The Myth of School Violence

Several months ago I was chatting with a teacher at Thomas Jefferson High School in Brooklyn when we observed an Hispanic woman enter carrying her two year old son. The security guards insisted the little boy walk through the metal detectors by himself. The teacher and I shook our heads at this insulting behavior toward a mother. The teacher said something that profoundly impacted me: “You know Fred,” he commented, “when children enter these doors they are safe, it’s when they leave this school that trouble looms in their lives.” He was absolutely correct, but the media and politicians continue insisting school violence is rampant in American schools when the reality is death awaits youth on the streets of our nation, not in school corridors.

New York City police commissioner Raymond Kelly blasted the American Civil Liberties Report which criticized school security officers for harassment and uncalled for physical attacks upon children. Kelly proudly noted how the police over the past four years had confiscated 22 guns, 11l pellet guns, 224 knives, and 135 box cutters in New York City schools. I do not doubt the accuracy of these figures but they must be placed within a context. There are one million children attending New York schools 180 times a year which comes to a total of about 180 million children in a school every year. If my figures are correct that works out to a gun for every nine million children and a knife for every 800,000 children.

I have taught in Harlem, in a small town high school in California and on the gold coast of Long Island. In each locale I encountered children fighting and myself had to physically intervene to halt fights. My male students in California were usually excused from school in September so they could go hunting with dad. I suspect if the police checked their cars for guns it would have totaled a much larger number than guns confiscated from the entire New York City school system.

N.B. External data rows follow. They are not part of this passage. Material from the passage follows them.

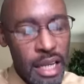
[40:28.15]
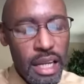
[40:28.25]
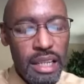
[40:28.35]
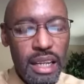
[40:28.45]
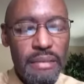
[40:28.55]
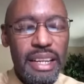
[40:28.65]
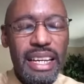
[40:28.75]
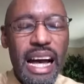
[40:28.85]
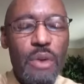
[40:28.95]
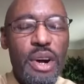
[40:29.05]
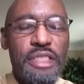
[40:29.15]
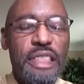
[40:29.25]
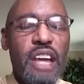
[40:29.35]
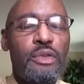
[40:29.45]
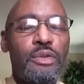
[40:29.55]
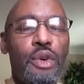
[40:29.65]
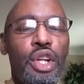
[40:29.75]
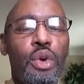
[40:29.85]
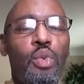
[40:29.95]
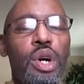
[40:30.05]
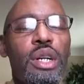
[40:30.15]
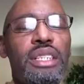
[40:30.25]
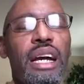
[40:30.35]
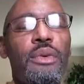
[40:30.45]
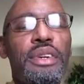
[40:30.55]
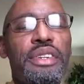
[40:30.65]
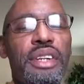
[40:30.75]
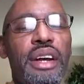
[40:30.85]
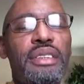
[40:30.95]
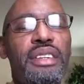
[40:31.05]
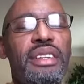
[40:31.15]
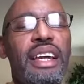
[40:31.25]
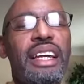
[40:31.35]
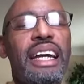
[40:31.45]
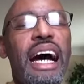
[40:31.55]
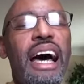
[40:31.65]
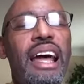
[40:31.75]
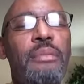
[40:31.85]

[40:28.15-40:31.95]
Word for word: Loving God, we're thankful for your word that was shared today, God.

If one examines school shootings in America over the past two decades every example of a mass attack upon children in school occurred in a suburban or rural school. Could the police commissioner provide a single example of a mass shooting in an urban school? Ironically, in my visits to dozens of schools on Long Island, I have never once been forced to undergo what the Hispanic mother had to experience, going through a metal detector.

Is there violence in schools? Of course, there is violence. But, there is also violence in workplaces and in corporate America. The ACLU cites cases in which elementary age children were handcuffed and arrested for throwing a temper tantrum or for shoving another child. A few years ago in San Francisco a 2nd grader, under the zero tolerance policy, was suspended from school because mom placed a plastic knife in her lunch box. How many examples happened today in corporate America of business managers throwing temper tantrums or people getting shoved and threatened? How many female executives were forced to go through metal detectors and if their bra triggered a reaction then forced to raise their blouse to prove they were not terrorists? Talk to female students in New York City who were humiliated by such occurrences.

Liberals and conservatives have bought into the myth of school violence. Anyone who has studied the history of American education knows school violence was always common just as it was common in American society. I believe the origin of this myth lies in movies like Dead End in the thirties or Blackboard Jungle in the fifties which portrayed angry young boys who used knives and “zip guns.” Last year 50 million children attended school and there were 40 murders. Do the math. I believe that percent has held steady for most of the twentieth century.

Schools merely reflect society. There are over 240 million guns in America and we have a much higher percent of gun violence resulting in murder than most nations. I suspect the violence in schools as a whole is much less than violence in American society. Bullying is rampant in corporate America, harassment of people is common, shouting, insults, and demeaning comments are considered part of normal verbal interactions in the corporate world. But, if children employ such language it means police must be placed in schools. Actually, police are more commonly found in urban or in poverty area schools. There is much less probability they will be found in any elite or suburban school.

I began teaching fifty years ago and in 1956 we teachers usually complained about poor behavior on the part of students and lack of parental support. I have been physically attacked by students, but also am aware that 90% of students in urban, suburban, and small town schools are decent human beings who do not indulge in any form of violent behavior. Believe it or not, but children are people and portray all the qualities of the human experience. If we held corporate America to the same standards demanded of children, there would be police stationed in most office buildings and they would be searching desks and lockers.

Several years ago Russell Baker, a humorist who wrote for The New York Times described having a nightmare in which a judge sentenced him to spend eternity in high school. I challenge anyone who complains about violence in schools to sit in boring classes day after day learning irrelevant material taught by teachers who are harassed by requirements to teach for the test. If high schools had a meaningful curriculum, and if teachers were free to explore their innate creative talents, school violence would be slightly reduced. If children in America attended a school which had a hundred children taught by five teachers, virtually all school violence would end.

Please don’t get me wrong, some children are evil little creatures just like there are evil creatures in every occupation. If you wish to see evil, angry, insulting people in action, attend a college faculty meeting. To the extent we eliminate conditions fostering violence in our society to that extent we will eliminate violence in schools. The fault lies not in the stars, but in ourselves.